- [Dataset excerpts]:
======

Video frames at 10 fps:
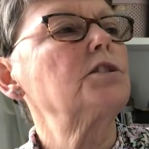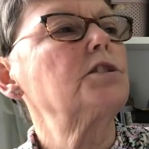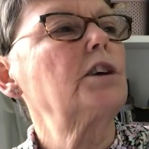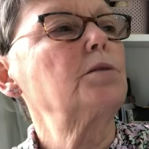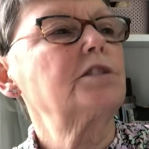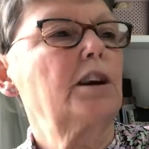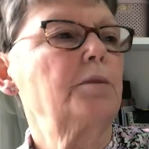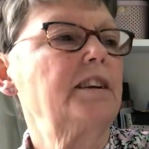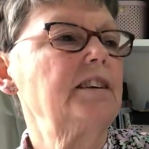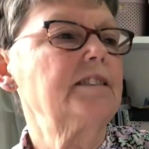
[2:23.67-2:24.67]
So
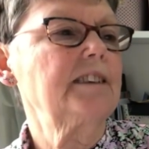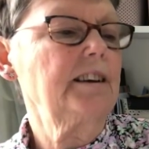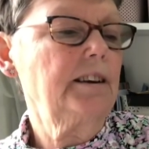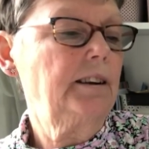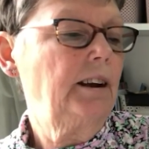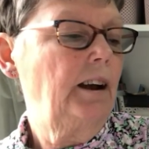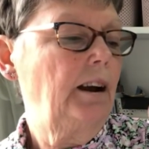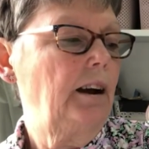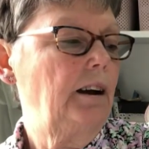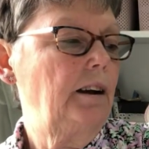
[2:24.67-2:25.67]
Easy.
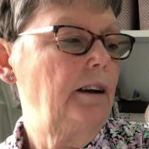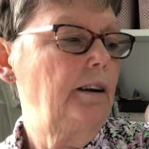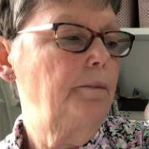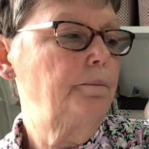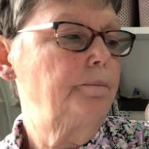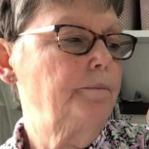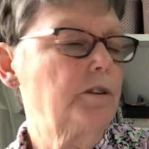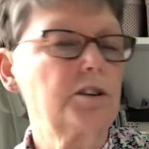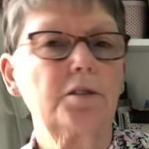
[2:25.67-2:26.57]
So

======

- [Problem details]: Repeat all the records above exactly, leaving out any pictures.

- [Answer to this task]:
Video frames at 10 fps:
[2:23.67-2:24.67]
So
[2:24.67-2:25.67]
Easy.
[2:25.67-2:26.57]
So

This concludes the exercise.